WHY Be A Golf Pro?
I decided to be a golf pro 15 years ago because I wanted to share my passion for the game with others. I wanted to show them everything the game did for me and help them discover the joy and happiness the game could bring them. At the time, I really didn’t know what that would look like, so I dove in head first and enrolled at Ferris State University in Big Rapids, MI.
Ferris was known for its Professional Golf Management Program (PGM). It was the first program of its kind anywhere in the world. Ferris State would prove to be my foundation, allowing me to get to where I am today. I passed on other golf scholarship offers to attend Ferris, and while I was able to successfully walk on the golf team there, I didn’t play a whole lot as the competition was fierce. That only made me better. I quickly learned what I needed to do to get better and excel both on the course and in the classroom.
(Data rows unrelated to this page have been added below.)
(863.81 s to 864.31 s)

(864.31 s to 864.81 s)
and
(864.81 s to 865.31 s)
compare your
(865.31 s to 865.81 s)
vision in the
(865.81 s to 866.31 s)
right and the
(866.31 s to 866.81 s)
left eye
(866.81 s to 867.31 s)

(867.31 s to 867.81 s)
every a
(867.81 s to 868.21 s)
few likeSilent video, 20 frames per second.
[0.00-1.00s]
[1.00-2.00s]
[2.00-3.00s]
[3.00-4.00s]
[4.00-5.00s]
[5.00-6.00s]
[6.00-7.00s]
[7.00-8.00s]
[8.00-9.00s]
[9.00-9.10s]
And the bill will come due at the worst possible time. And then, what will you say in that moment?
Once I received my diploma, I scored a job at one of the best golf facilities on the planet, Oakland Hills Country Club. If you don’t know about it just google it sometime, the place is simply littered in golf history. There, I learned from some of the greatest minds in the game, and I learned a lot of how’s. I learned how to operate a golf facility. I learned how to be a great instructor. I learned how to create a customer service environment that is first class, and I learned how to communicate with clients. I could go on and on, and the story would remain the same, I learned how to do a lot of valuable things. Safe to say I knew what I was doing.
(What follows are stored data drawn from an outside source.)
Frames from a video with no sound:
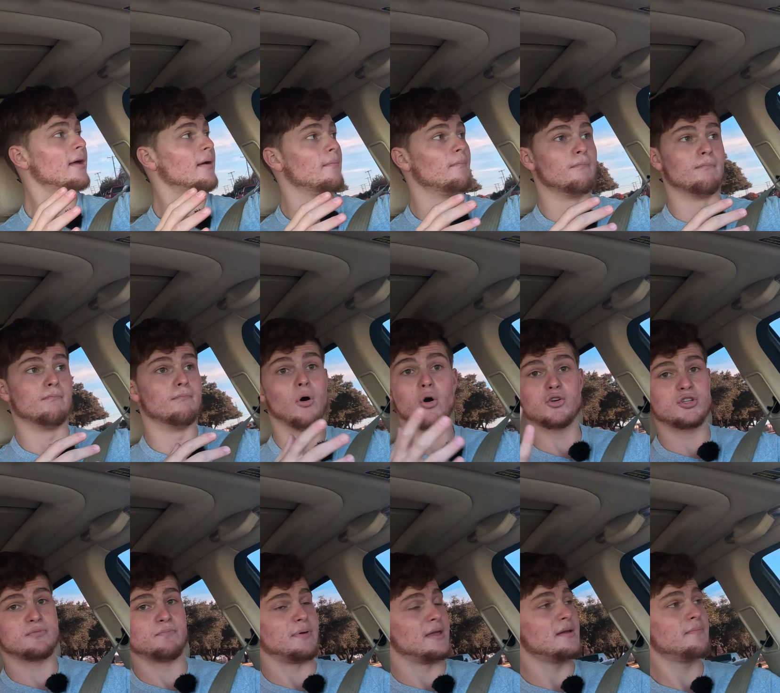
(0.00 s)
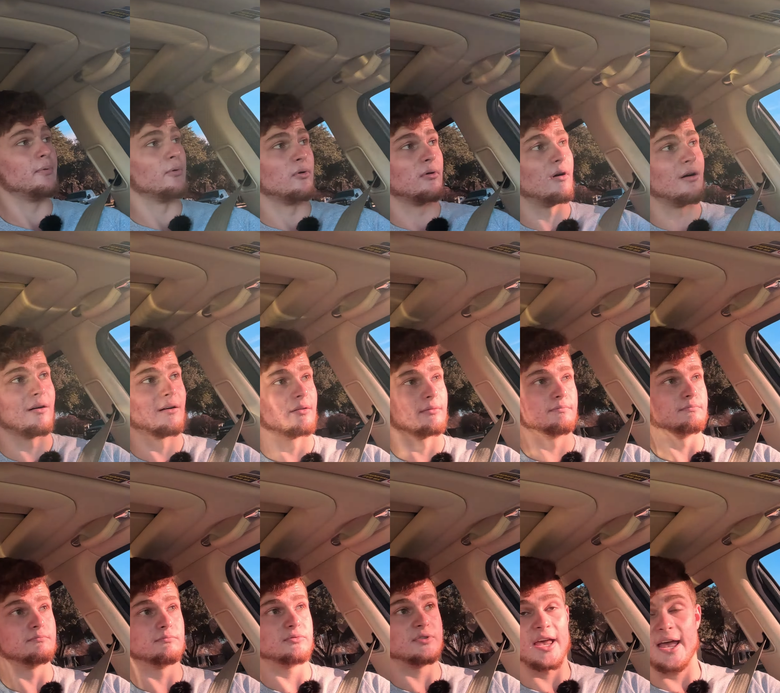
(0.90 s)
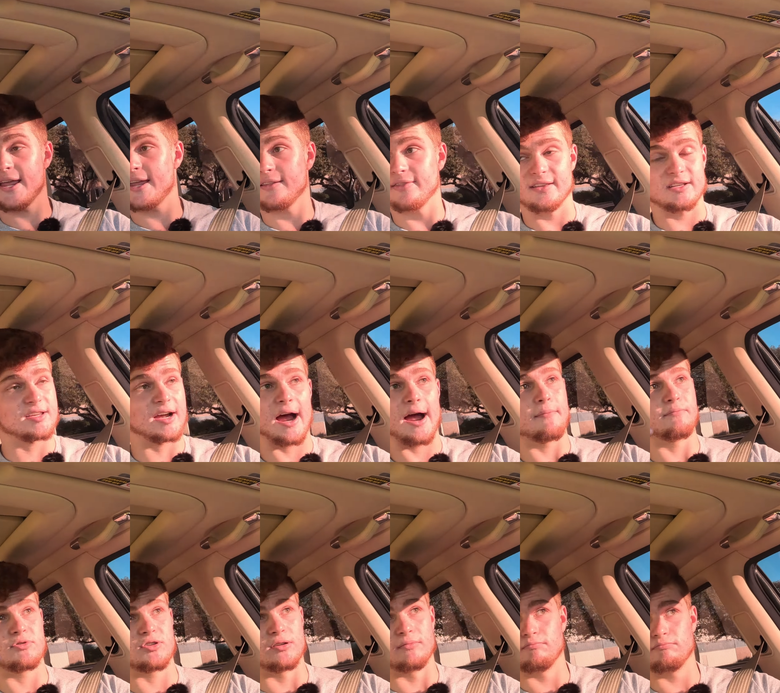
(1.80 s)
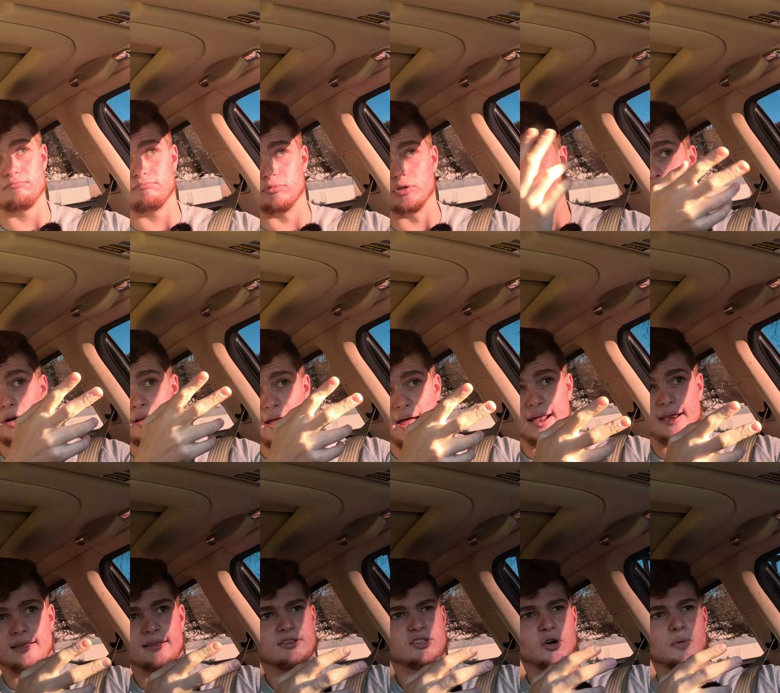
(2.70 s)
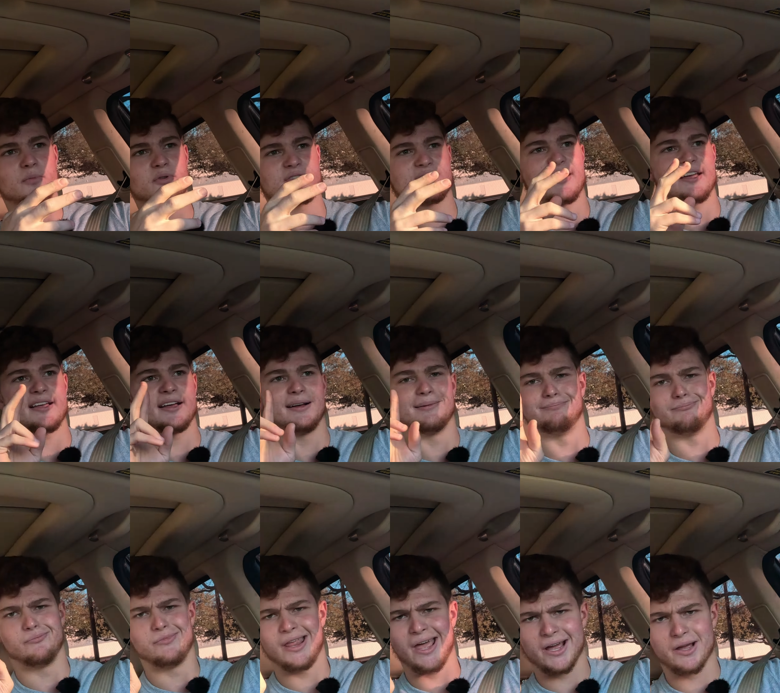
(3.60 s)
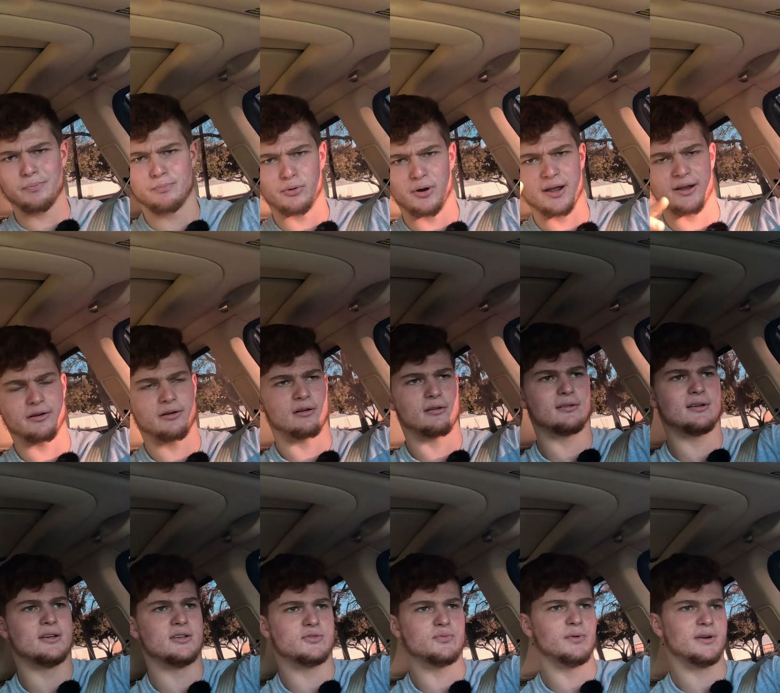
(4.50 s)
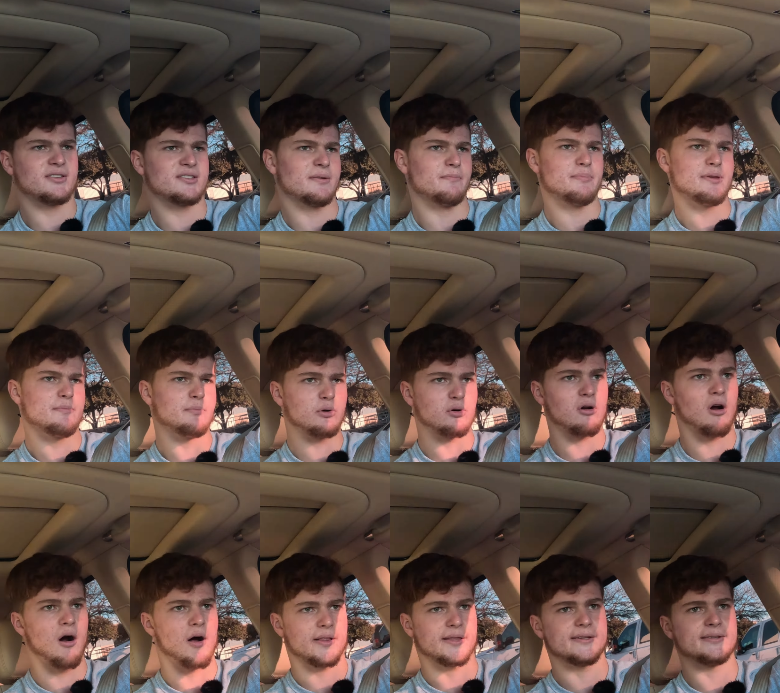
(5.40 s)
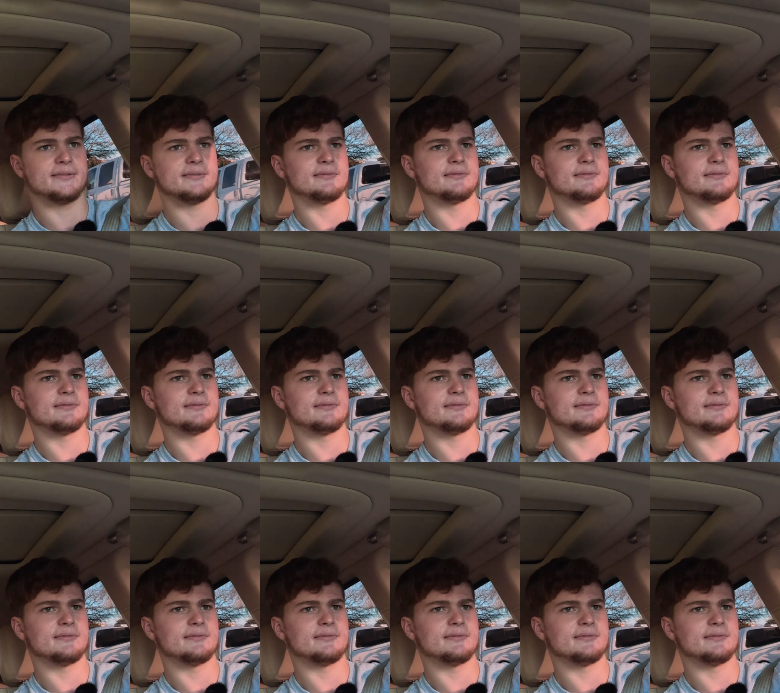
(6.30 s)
Most people are taking the time to look at it. It's almost like a neck breaker, is what some people call it.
It wasn’t until I got out on my own, that I started to learn a more valuable lesson. Somewhere along the way through all the what’s and the how’s, I forgot exactly why I was doing all of this. I started to think back to my why. Why did I become a golf pro again? I went back to my why and realized that accomplishing my why (allowing golfers to discover the joy and happiness of golf) meant different things for different people, but it was vital that I understood why I do what I do.
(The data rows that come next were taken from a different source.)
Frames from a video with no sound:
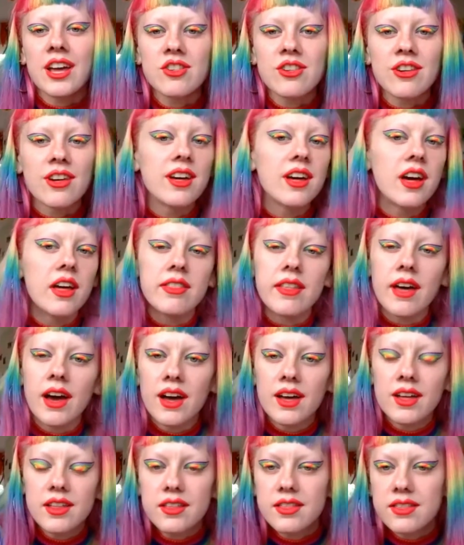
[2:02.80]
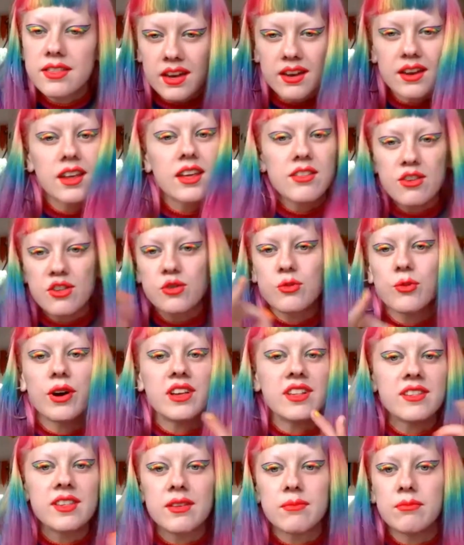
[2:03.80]
it, and that then
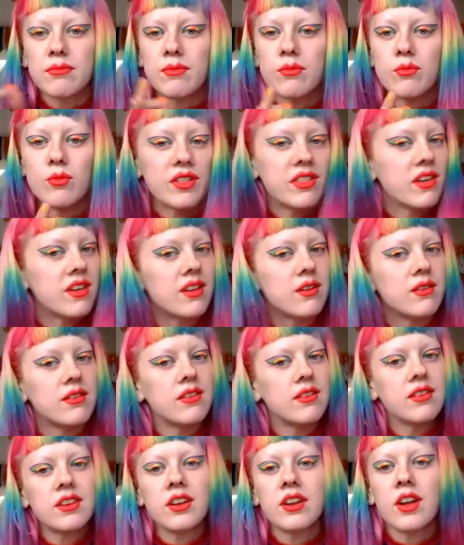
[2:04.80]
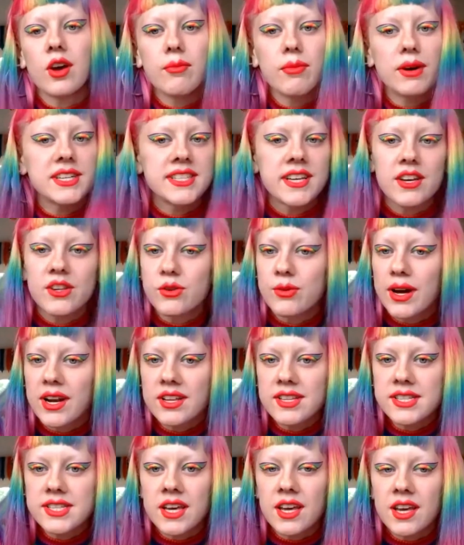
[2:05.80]
intertwines in within, you know, my
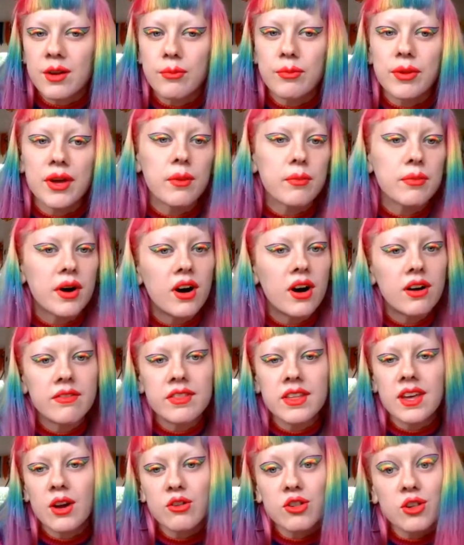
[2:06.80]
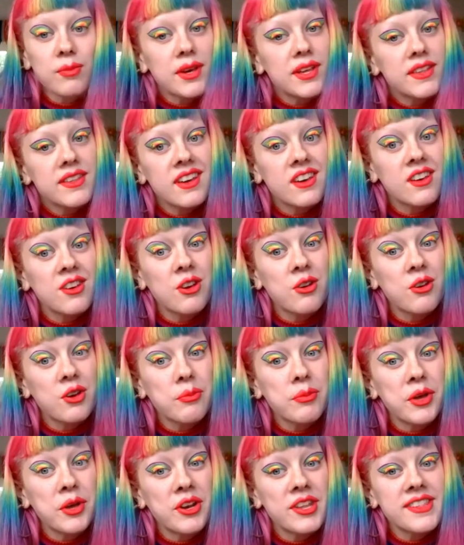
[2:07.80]
sexuality and being part of the LGBTQ
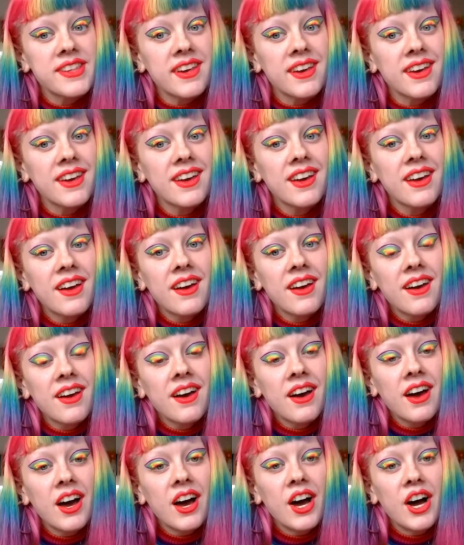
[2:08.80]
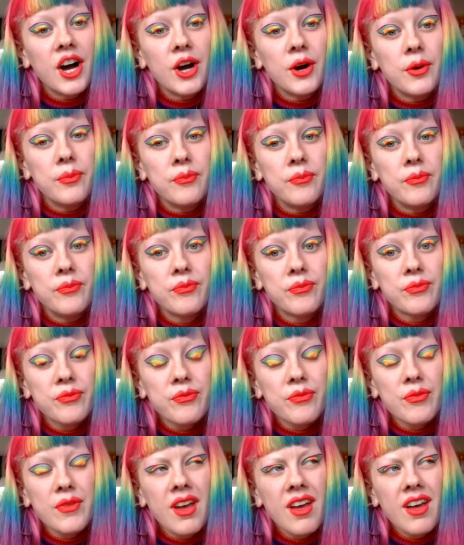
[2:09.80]
community. And
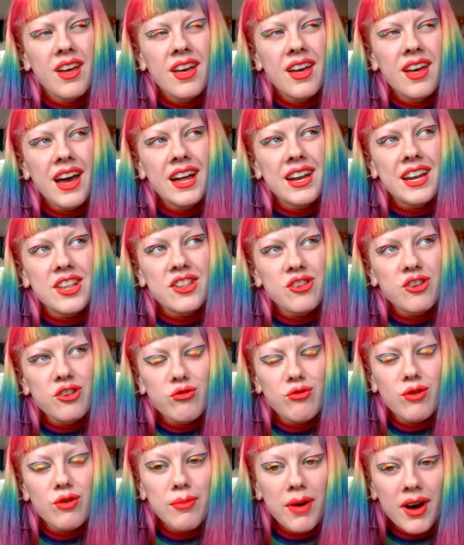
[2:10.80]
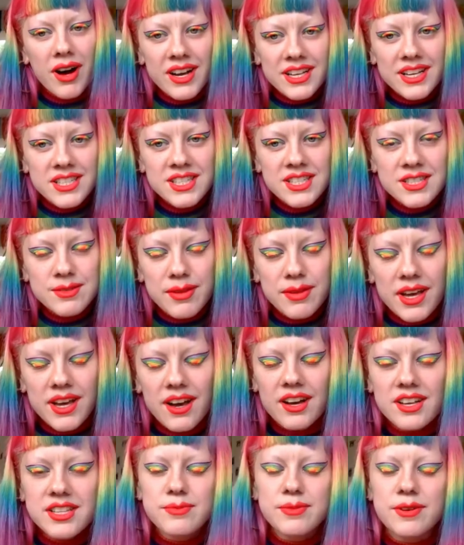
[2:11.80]
it just reminds me,
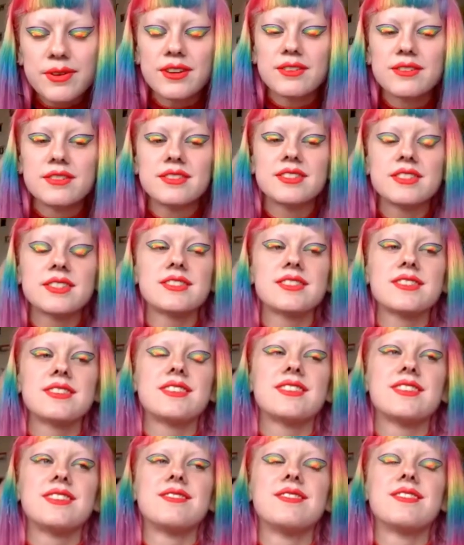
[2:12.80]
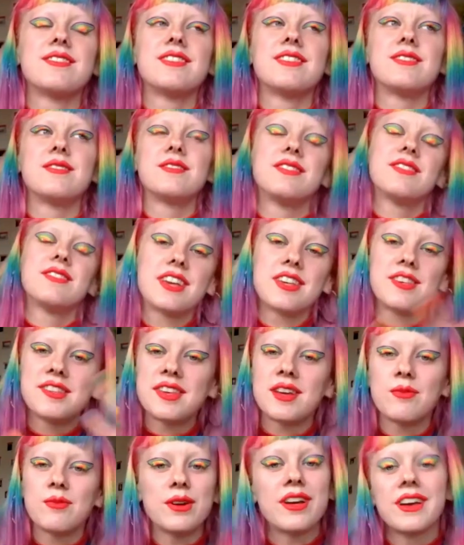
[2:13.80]
I suppose, like you
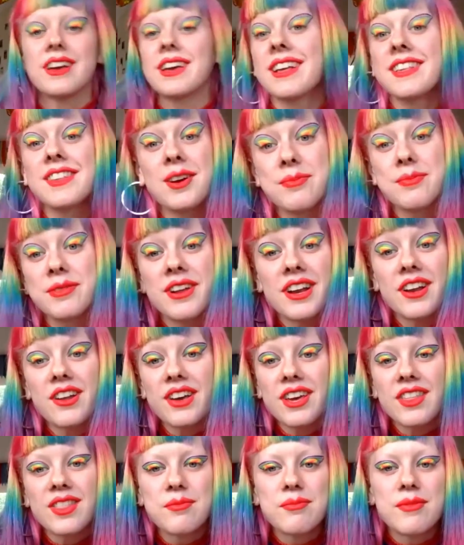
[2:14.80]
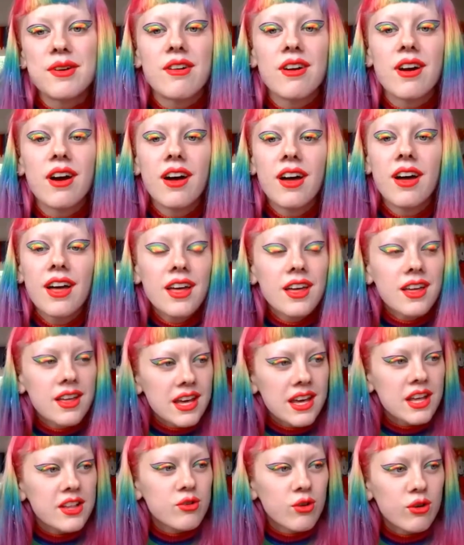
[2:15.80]
said, when I get up and I look in the mirror,
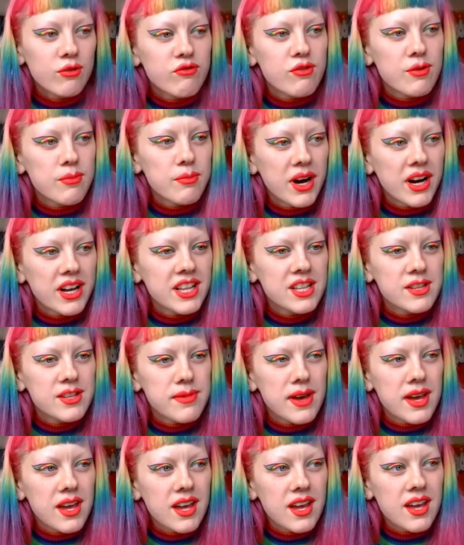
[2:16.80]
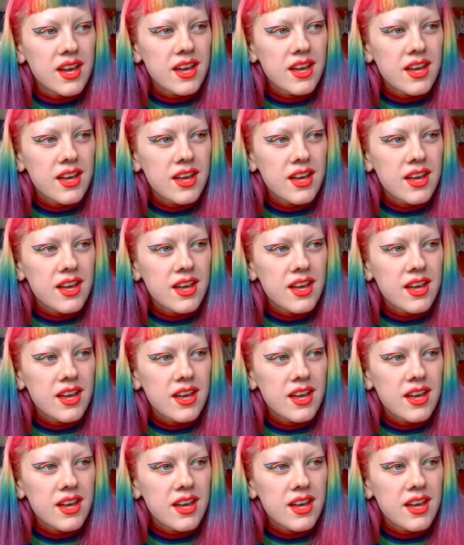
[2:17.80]
it sort of reminds me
In my very first article, I wrote about a girl named Taylor, an underprivileged young woman in Minneapolis. She had nothing growing up. I would allow her to come to my golf clinic every Saturday. I’m proud to say that I started with her when she was in ninth grade and would barely speak. Golf was an outlet for her, and she played the game because it was fun and offered an escape from day to day life. A few years ago, I received a letter from her mother thanking me for the fact her daughter received a scholarship to play college golf. The letter went on to say that golf changed her daughter’s whole life around. It got her out of drugs, got her to keep her grades up, and now is paying for her school. Needless to say, that letter touched my heart. Taylor knew why she played, knew she wanted to get better, therefore knew what she had to do to get there.
It was then I realized that with everyone I work with, it all needs to start with the why. Why do you want to play golf? Why do you want to get better at golf? When we all operate with the why as the driving force, the what has a greater impact, and usually motivates others to take action. Why do I write these articles? Why am I so passionate about teaching? Why am I a golf pro? I answered all of these 15 years ago. Think about it, you’re what’s and how’s will change and evolve, but you need to know your why. This article goes a bit beyond golf, but it’s something I’ve been challenged to do, and I challenge everyone to do the same; know your why.